Keep the wording of every entry intact in your copy, and omit the pictures.

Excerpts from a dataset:
══════════

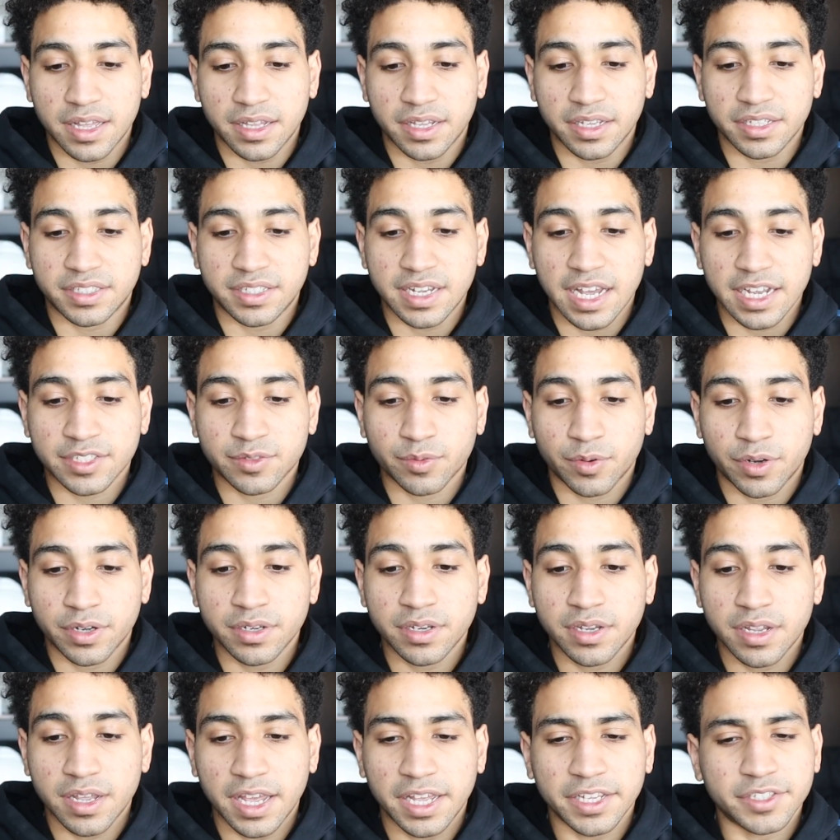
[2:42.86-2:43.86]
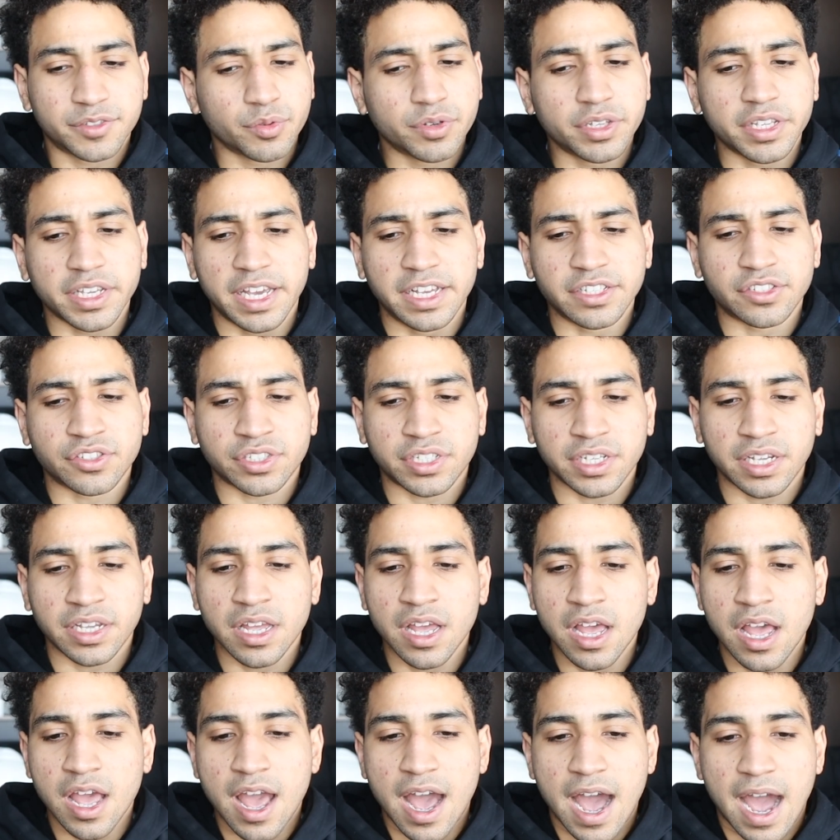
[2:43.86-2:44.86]
then this next one is really
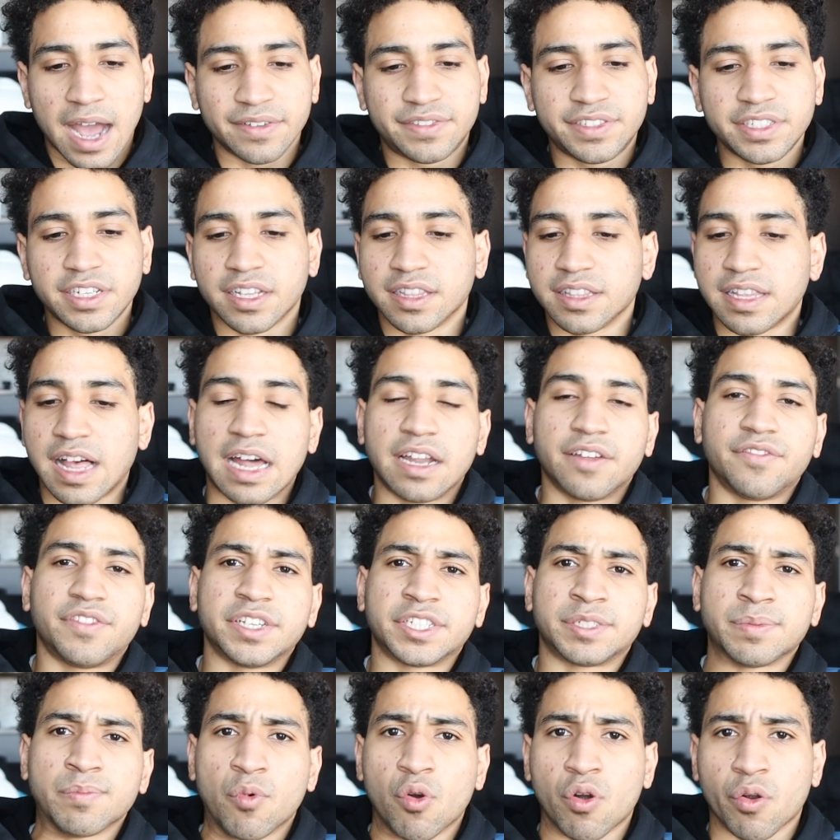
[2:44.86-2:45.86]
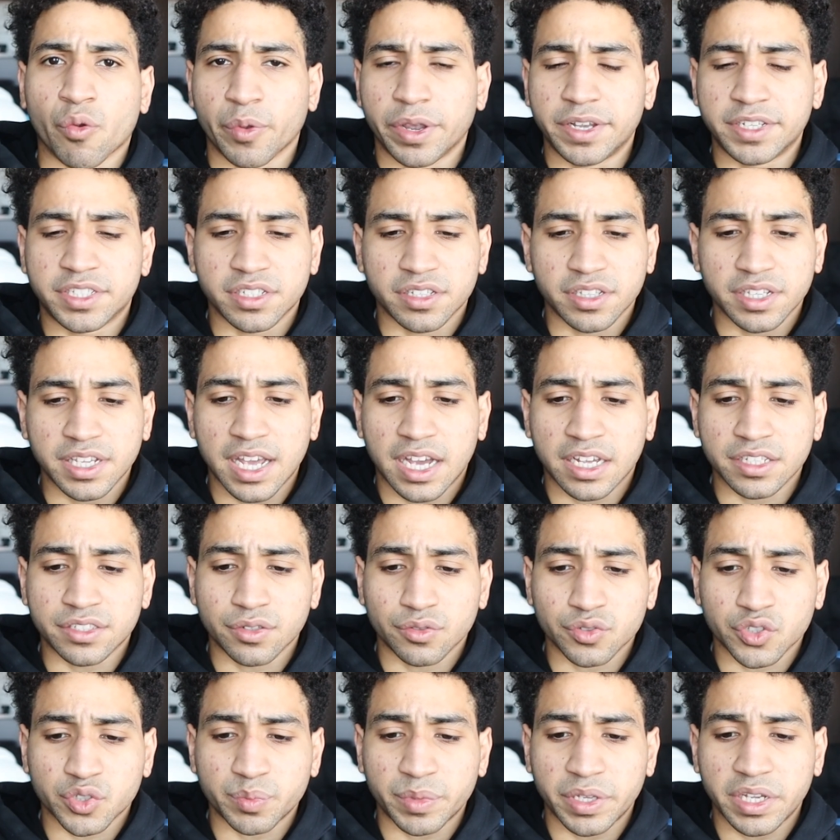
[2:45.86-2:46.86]
interesting. I've seen a lot of this more recently on
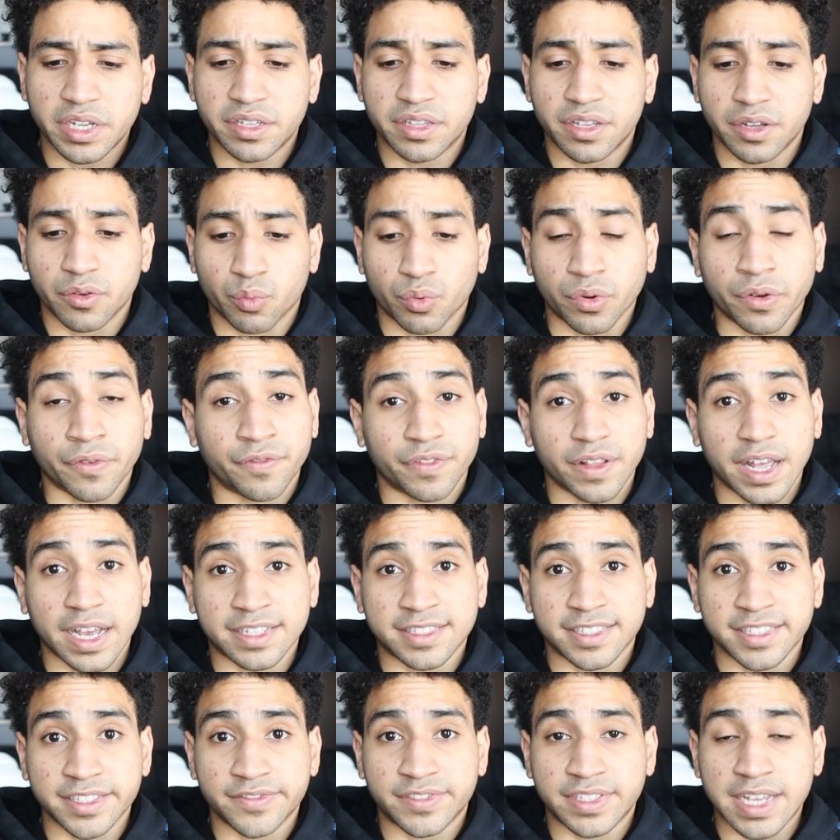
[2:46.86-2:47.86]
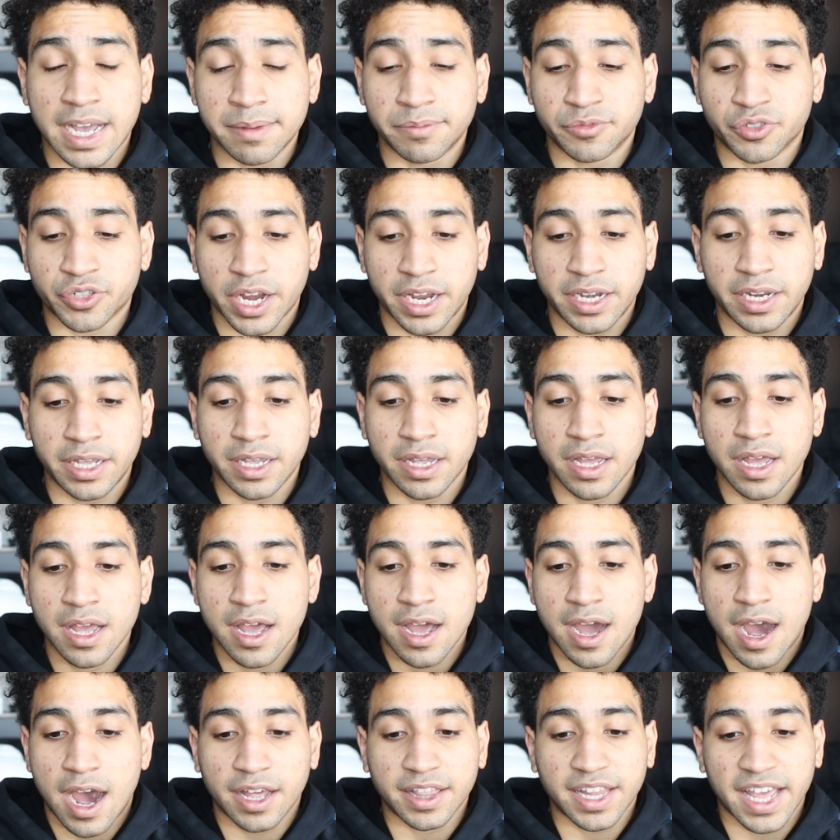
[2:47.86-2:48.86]
social media, the reflexive type training
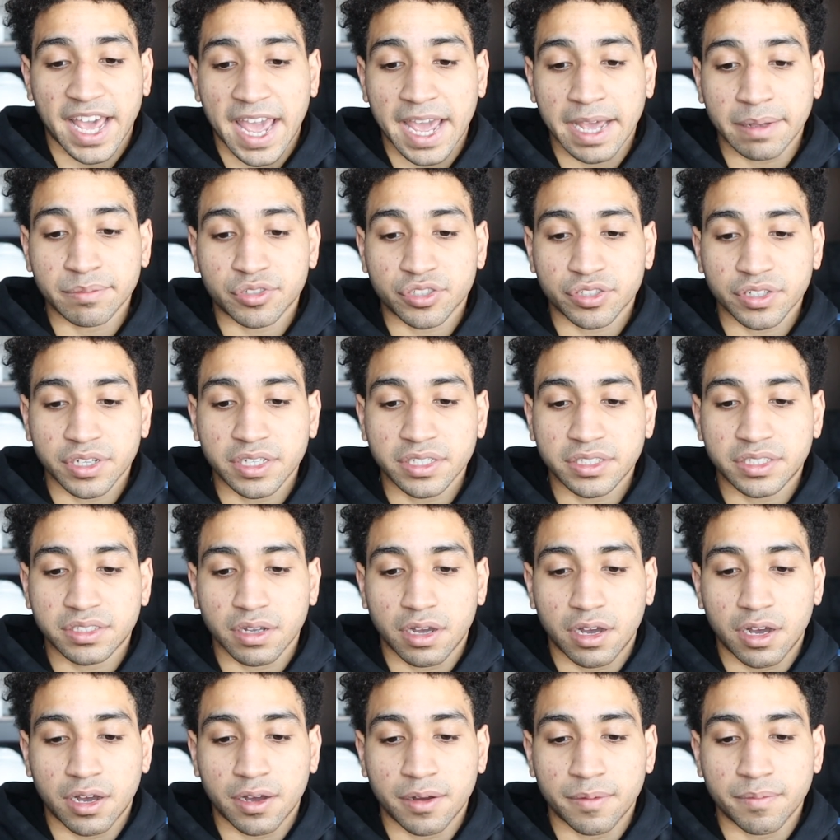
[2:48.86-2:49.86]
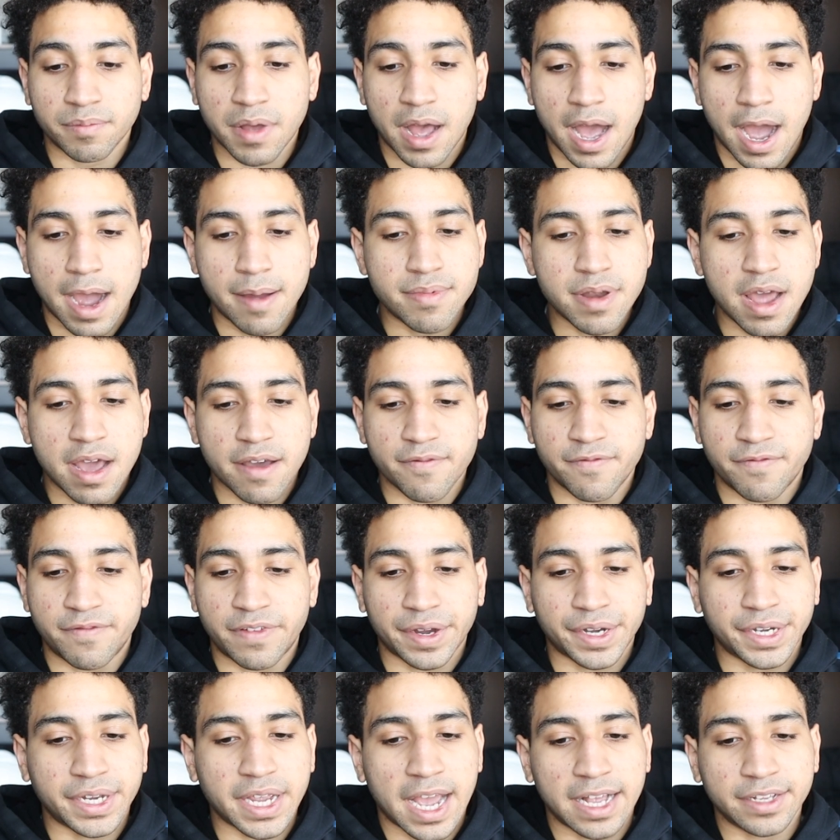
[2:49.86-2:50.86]
on the hamstrings. I'm not
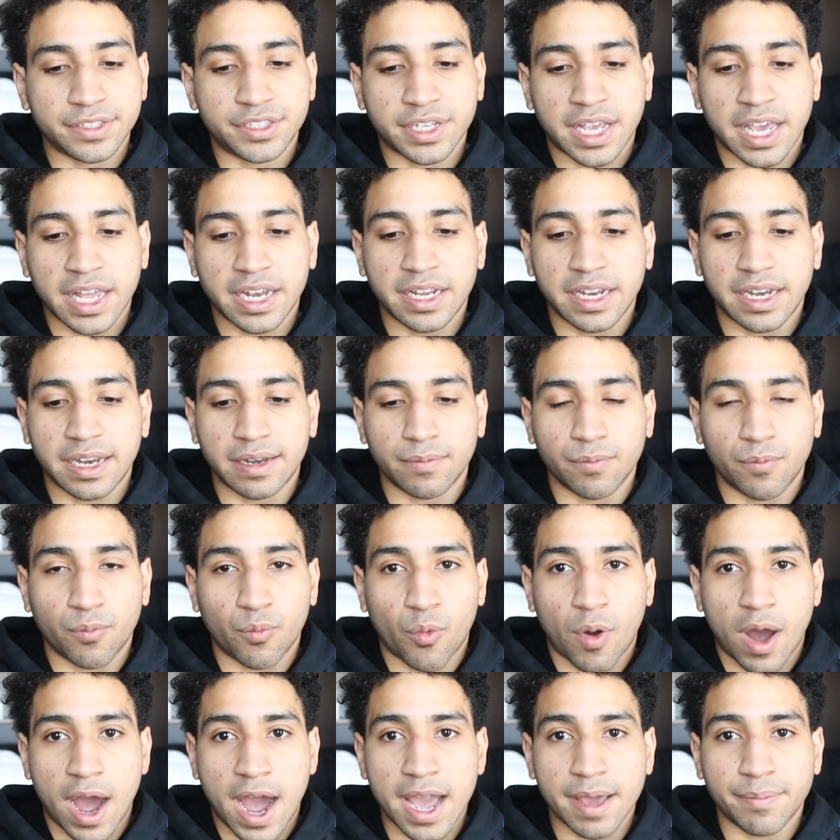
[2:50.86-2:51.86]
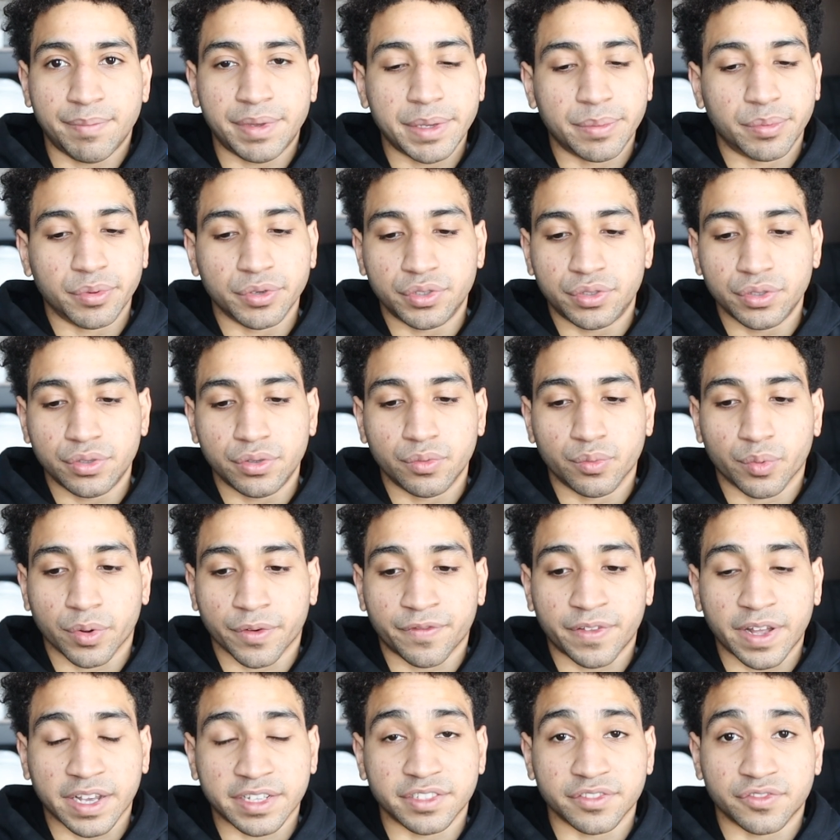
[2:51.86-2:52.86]
very educated in why people do
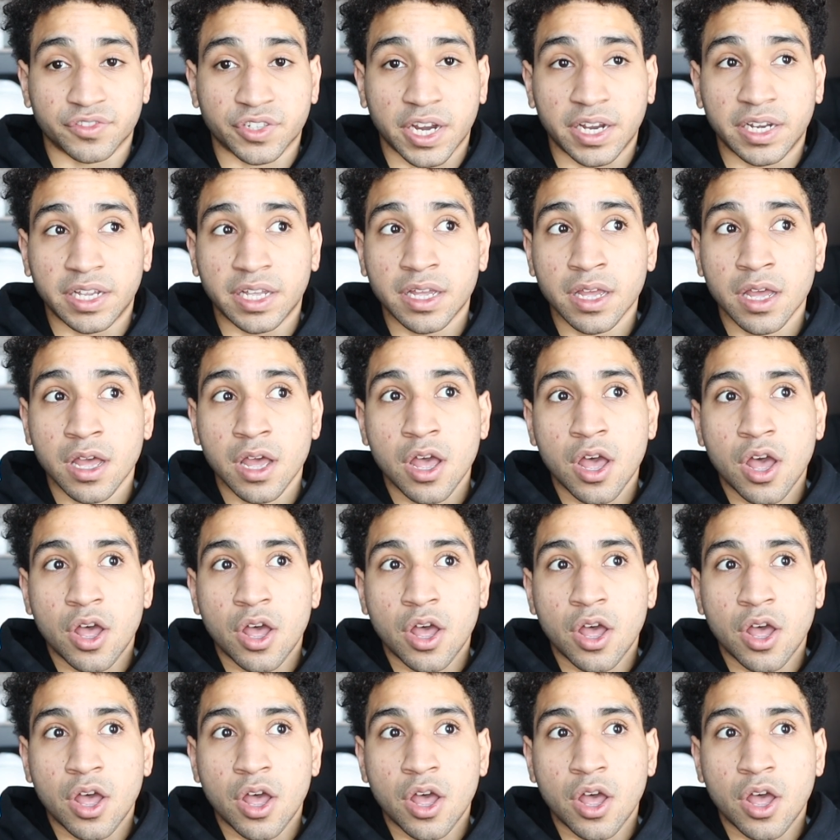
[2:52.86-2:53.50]
reflexive training.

══════════

**Answer to this task:**
[2:42.86-2:43.86]
[2:43.86-2:44.86]
then this next one is really
[2:44.86-2:45.86]
[2:45.86-2:46.86]
interesting. I've seen a lot of this more recently on
[2:46.86-2:47.86]
[2:47.86-2:48.86]
social media, the reflexive type training
[2:48.86-2:49.86]
[2:49.86-2:50.86]
on the hamstrings. I'm not
[2:50.86-2:51.86]
[2:51.86-2:52.86]
very educated in why people do
[2:52.86-2:53.50]
reflexive training.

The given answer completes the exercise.